During my PhD, and after interacting with other PhD students at various universities in USA, I feel that the concept of a good adviser does exists but it is highly subjective, depending on a person's own style of working and thinking.

Let me be more specific. I know one professor who mostly likes to behave as a manager for their students, wait for them to think deep and take the initiative in problem formulation, and then guide them by telling them if what they are thinking is right or unlikely to lead to a solution.

Another adviser, my friend's adviser really, he would sit with his students for hours, teaching them how to think, sometimes spoon feeding them encouraging them. Finally leaving the students on their own in the final years. So really closer to leader than a manager.

Some advisers would not like to meet unless you make progress in your research. Others will always meet and just chit-chat to keep the thoughts flowing.

Some advisers will scold you if you are not making much progress. Others may politely cut your funding.

Also various people have various philosophies: whether they want to ignore rigor for the sake of engineering, how they look at other people's research. Some guys respect all kinds of research, some are very outspoken about what kind of research should be done.

Some professors slow down in terms of learning new tools and innovate based on what they know, some keep learning new things.

I am just putting out a lot of thoughts out there. And I am just trying to say is that perhaps these are the factors that we should really look at. The points highlighted by others look a bit over simplified.

So, in summary I am saying that to choose a good (read compatible) adviser, one needs to know their own style of work first.

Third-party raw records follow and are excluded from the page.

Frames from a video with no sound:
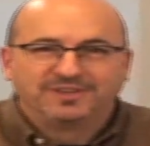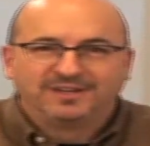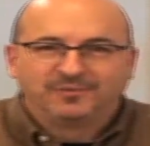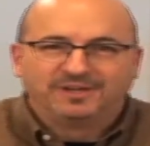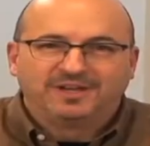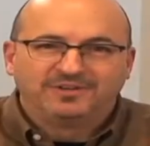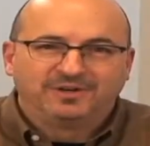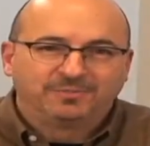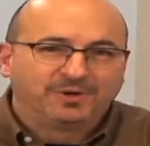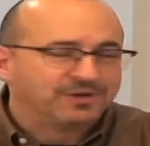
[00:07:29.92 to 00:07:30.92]
with uh, when I had
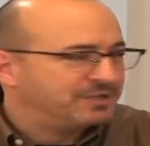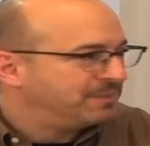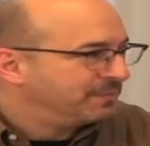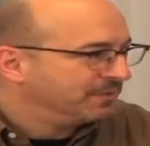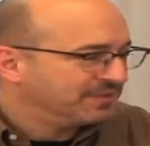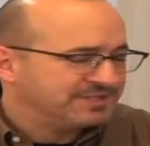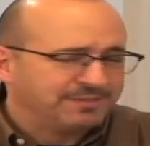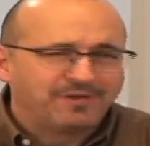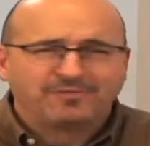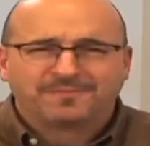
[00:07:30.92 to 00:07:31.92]
young marketing people on the
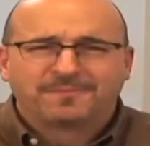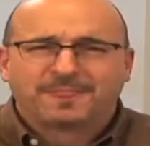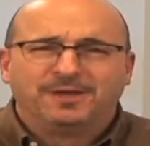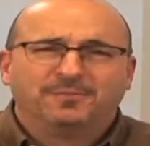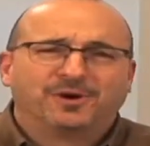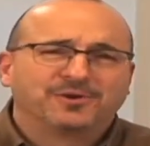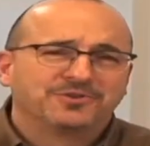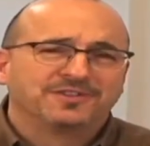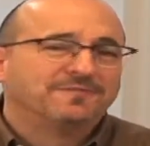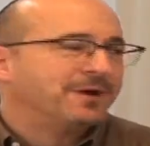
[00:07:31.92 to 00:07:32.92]
team. Every you know,
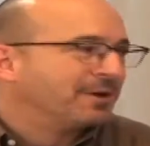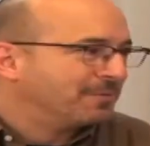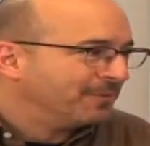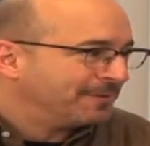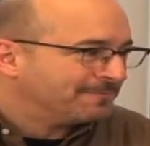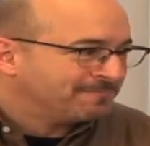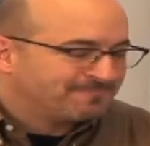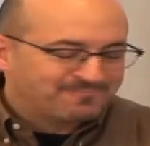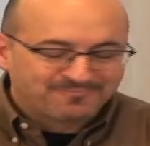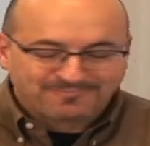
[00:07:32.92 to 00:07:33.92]
marketers love PowerPoint.
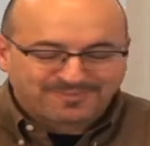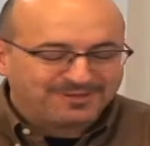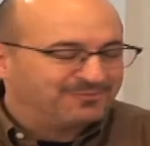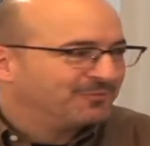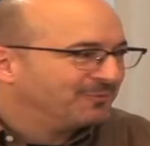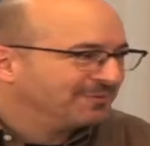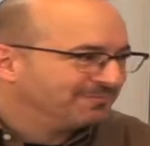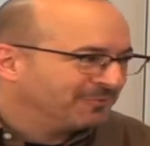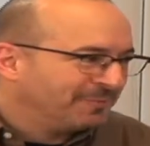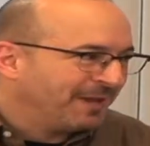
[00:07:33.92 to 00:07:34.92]
You know, we'll,
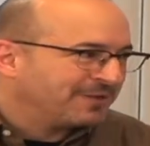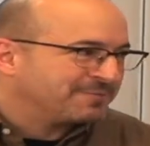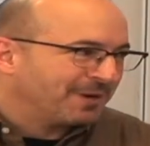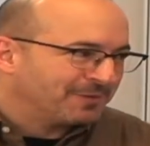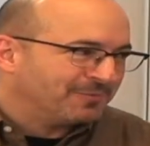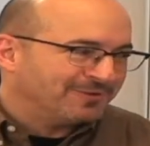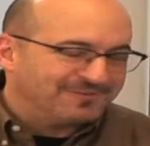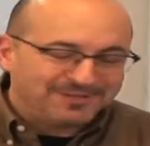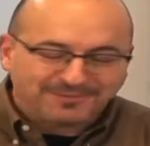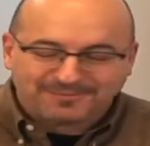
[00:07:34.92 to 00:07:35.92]
we'll we'll bash
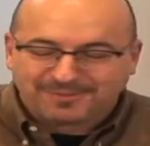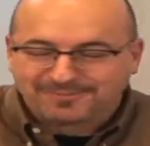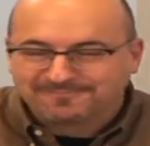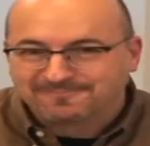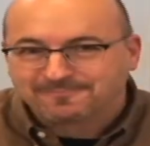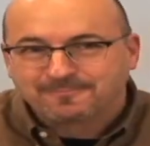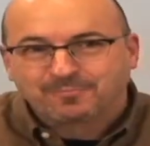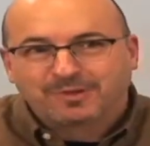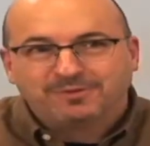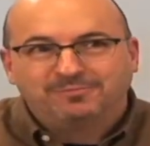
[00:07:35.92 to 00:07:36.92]
PowerPoint video in a moment,
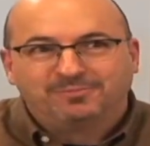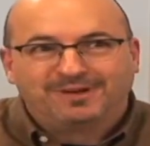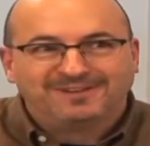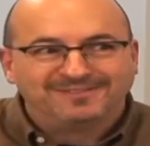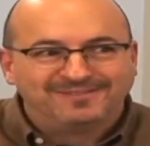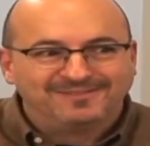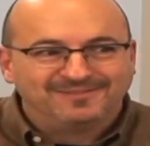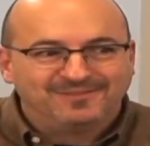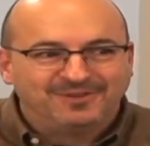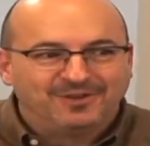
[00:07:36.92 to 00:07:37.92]
but
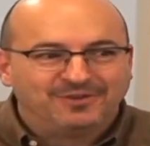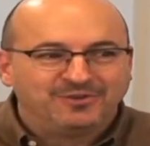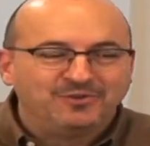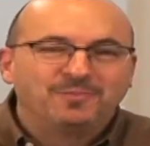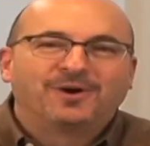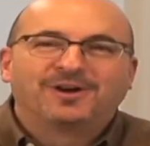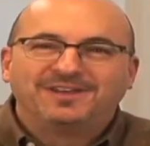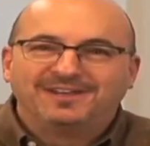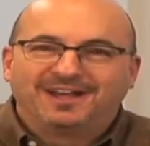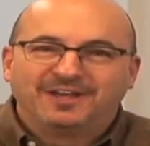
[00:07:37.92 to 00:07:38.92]
you know, the new
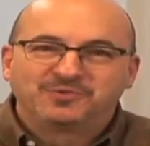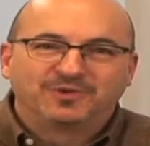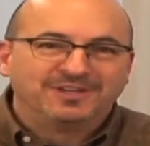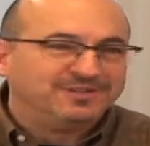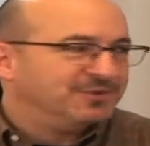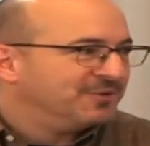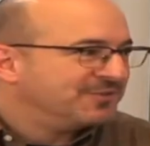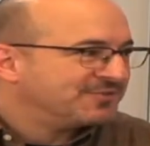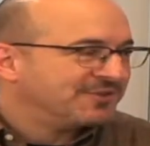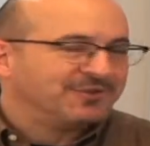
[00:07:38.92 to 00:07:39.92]
marketing guys, what they do
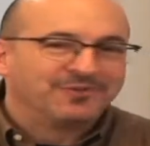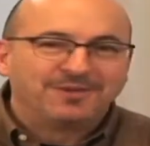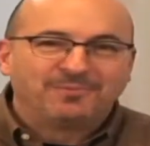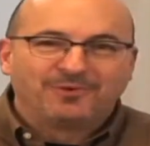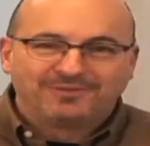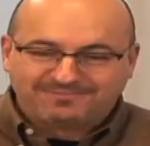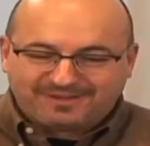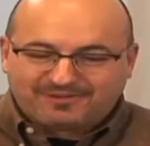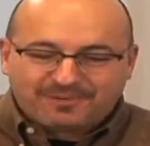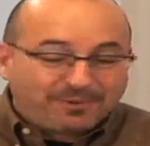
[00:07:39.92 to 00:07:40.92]
is the great point.
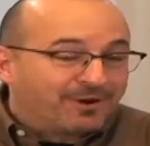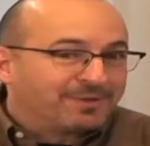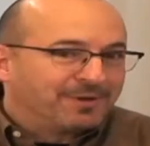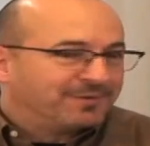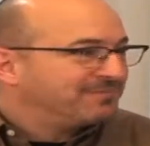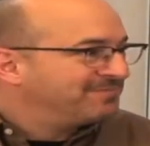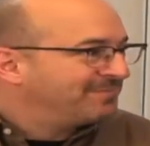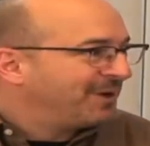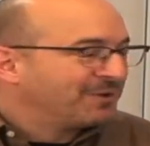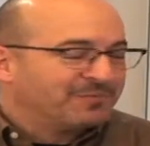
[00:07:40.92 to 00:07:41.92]
The great part about
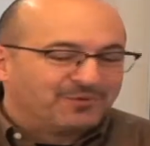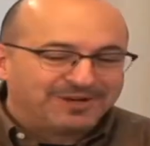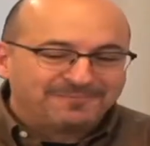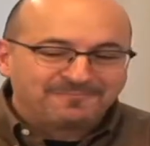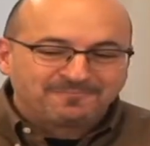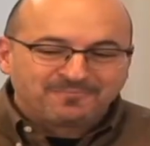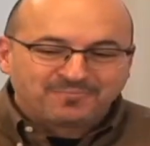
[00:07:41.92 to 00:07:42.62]
PowerPoint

One final point. Now when I look back at my PhD, I think I really wanted an adviser who is really rigorous in his approach to research, encourages his students to aim for deep math based ideas, and from whom I could have learned doing deeper mathematical research. When I joined my PhD my adviser was too rigorous for me, based on my background. But, after having worked with him, I realized he is not rigorous at all, mostly treating rigor as abstract nonsense. I don't think most of the help books helping people to choose adviser talk about such subtle points (assuming the community treat these as subtle).

Anonymous said...

thats absolutely right ,because its more important that what is the type [s]]he work than reputation...the style work and experience are also great factors....

Indian Scientist said...

Top most reason should be your research interest. You are going to make your career on the basis of this training. Most of the comments are advising people to chose some successful scientist, in other words if I am interested in working on Birds but the best people available in my options work on fishes, I should go to work on fishes.

Probably you will publish great on fishes and even get a job to work on fishes but birds will fly away from you.

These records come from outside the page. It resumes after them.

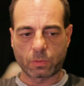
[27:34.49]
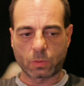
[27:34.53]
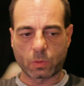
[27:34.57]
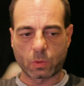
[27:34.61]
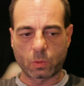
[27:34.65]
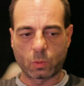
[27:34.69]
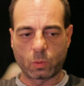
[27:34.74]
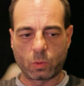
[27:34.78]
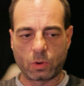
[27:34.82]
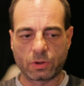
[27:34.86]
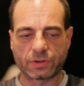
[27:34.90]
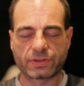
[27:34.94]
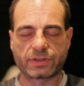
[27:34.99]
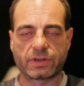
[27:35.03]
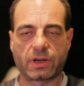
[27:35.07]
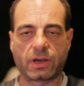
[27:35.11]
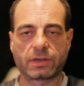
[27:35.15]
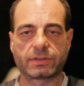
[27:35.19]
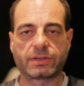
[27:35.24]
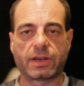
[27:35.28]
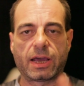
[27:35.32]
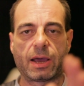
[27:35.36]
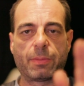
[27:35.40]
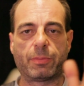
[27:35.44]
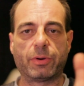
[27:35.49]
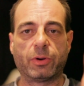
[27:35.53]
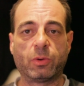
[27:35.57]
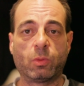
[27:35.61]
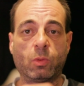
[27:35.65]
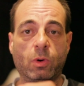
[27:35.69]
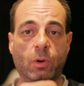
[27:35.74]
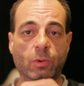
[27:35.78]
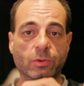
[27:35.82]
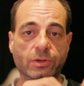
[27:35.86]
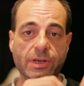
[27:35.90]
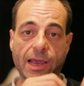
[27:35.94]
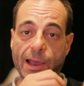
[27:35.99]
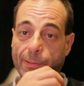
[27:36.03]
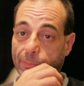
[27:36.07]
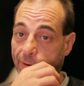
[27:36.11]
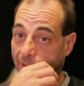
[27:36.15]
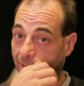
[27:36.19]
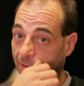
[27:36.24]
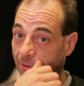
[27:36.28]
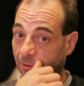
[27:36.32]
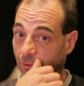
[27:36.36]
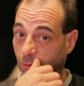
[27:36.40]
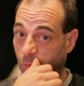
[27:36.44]
what starts to happen, and what was
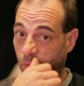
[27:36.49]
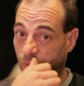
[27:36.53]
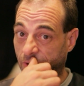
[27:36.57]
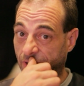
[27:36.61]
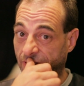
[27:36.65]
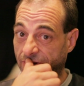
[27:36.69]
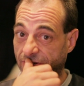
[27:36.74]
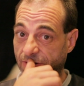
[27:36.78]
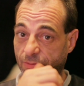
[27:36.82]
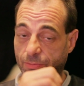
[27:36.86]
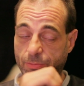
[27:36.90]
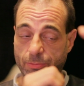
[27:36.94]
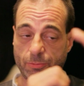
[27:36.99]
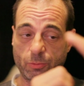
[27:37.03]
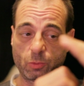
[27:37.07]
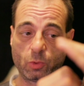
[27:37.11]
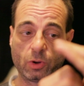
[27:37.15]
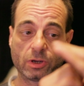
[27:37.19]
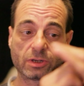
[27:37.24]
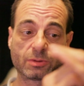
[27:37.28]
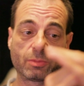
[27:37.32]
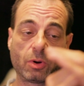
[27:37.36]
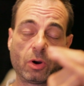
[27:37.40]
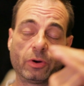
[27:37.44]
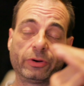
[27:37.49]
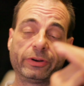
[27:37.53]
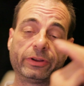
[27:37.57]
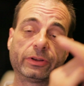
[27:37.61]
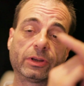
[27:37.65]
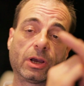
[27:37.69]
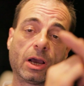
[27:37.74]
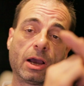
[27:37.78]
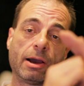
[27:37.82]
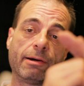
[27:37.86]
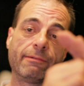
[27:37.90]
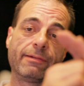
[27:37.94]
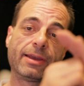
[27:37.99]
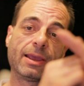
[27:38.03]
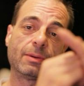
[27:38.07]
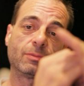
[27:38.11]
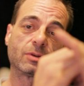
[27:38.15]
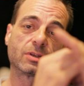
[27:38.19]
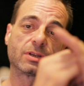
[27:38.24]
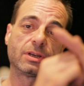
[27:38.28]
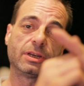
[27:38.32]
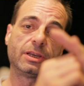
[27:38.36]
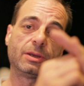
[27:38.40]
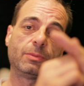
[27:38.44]
happening at the worst point, is REM
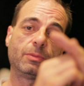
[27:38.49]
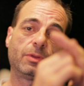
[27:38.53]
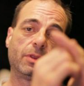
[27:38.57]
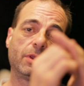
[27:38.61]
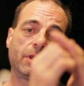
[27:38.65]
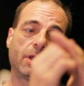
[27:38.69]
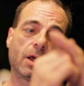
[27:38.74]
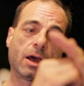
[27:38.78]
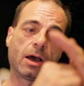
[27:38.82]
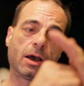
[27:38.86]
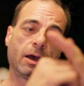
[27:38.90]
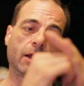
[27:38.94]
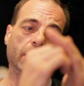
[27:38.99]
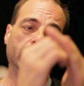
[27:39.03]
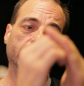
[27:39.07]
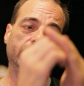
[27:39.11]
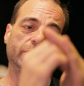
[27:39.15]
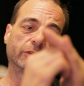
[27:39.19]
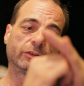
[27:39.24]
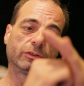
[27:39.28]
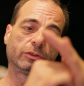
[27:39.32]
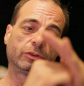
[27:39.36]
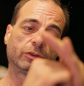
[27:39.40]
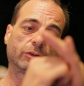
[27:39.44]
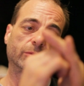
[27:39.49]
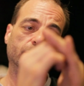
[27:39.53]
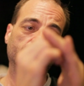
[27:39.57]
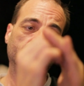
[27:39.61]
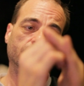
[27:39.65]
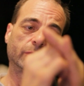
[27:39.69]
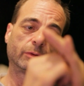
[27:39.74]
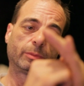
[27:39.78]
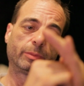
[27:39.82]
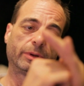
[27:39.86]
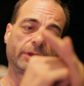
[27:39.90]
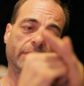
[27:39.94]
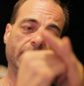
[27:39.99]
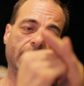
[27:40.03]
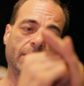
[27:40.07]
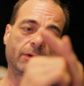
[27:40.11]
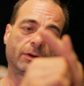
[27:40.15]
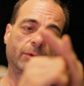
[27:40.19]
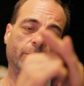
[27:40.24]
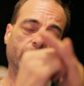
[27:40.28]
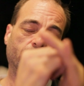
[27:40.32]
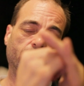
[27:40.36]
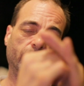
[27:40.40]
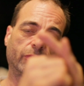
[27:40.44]
sleep. The eye doesn't just move up and down,
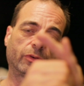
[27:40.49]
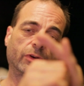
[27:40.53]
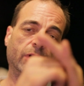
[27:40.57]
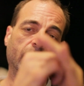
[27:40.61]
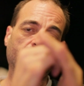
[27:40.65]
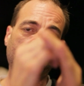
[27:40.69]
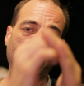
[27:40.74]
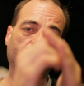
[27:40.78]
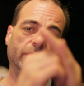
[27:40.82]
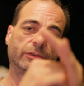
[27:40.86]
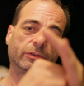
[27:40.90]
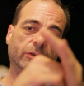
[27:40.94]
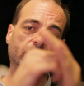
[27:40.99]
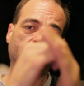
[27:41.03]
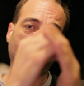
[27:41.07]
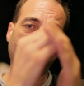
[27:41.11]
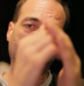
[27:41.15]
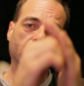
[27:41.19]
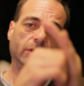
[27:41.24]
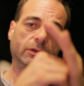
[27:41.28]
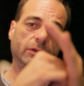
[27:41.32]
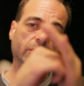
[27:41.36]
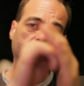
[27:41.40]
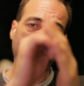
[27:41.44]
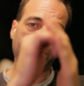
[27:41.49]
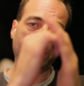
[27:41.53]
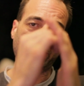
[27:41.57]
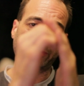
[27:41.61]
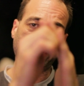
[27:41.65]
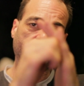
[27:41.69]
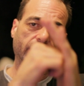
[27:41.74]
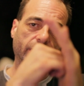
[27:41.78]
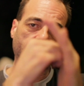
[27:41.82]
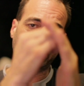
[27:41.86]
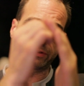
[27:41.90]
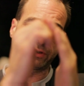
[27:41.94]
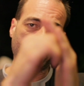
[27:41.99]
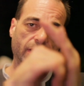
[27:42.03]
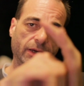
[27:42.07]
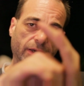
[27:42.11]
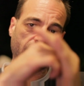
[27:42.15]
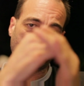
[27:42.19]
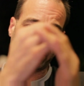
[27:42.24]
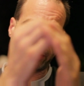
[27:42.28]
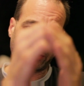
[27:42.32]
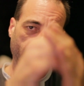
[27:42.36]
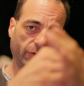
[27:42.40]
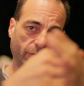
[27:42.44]
it moves sideways as well. So it's like
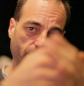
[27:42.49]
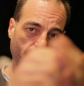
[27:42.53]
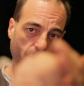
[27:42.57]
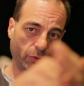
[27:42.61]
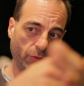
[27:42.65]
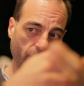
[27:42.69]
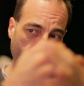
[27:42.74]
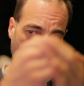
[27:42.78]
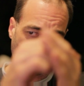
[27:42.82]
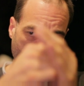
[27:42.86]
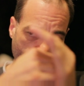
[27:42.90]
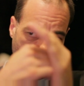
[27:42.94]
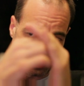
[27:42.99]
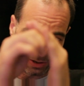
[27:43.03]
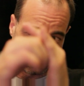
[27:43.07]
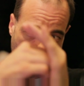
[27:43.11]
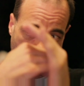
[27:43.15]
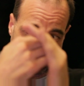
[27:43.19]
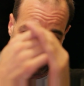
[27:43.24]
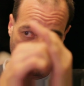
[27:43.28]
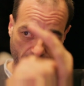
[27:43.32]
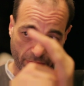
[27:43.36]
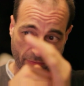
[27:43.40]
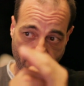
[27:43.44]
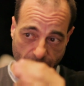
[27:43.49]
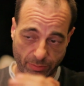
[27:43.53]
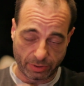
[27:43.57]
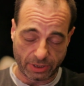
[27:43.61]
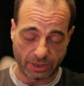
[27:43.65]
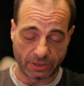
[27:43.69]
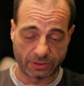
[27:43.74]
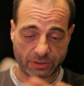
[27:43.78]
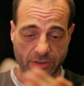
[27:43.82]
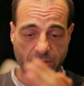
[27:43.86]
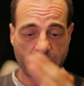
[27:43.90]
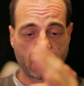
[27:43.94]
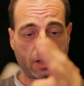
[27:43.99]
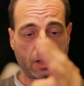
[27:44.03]
this, moving about all over the place.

All other advises are good to select the best person amongst your research interests but if you want to be a leader in research follow your research dream not your PIs research dream.

Abhishek said...

Properties of Good research advisor is valid across continent.

Look for generic features:-

1) Research topic
2) Publish regularly -
a) count number of papers of his previous students - with him
b) If a "full professor" is taking first authorship in several publications, you must be careful of this person.
c) Working with international collaboration is also important

d) Publication record below 5 per year is risky sign with more than 15 co-workers in the group.

e) Publishing in Nature and Science is dream of all researchers however, Not all can get it, hence if young researchers not having publications in 3-5 impact factor journals will not get any chance to work later. Hence, a good mentor will publish their works in such journals rather then aiming all the time >10 impact.



3) Check where his/her former group members are - if more 50% are in good academic jobs, you can consider a good sign or else avoid this choice
4) Obviously working with highly citable or reputed groups helps you in your career building.

5) Also important to understand your profile - how it will fit into the requirement of the research work you are going to do.

6) Also look grant history of the futuristic supervisor.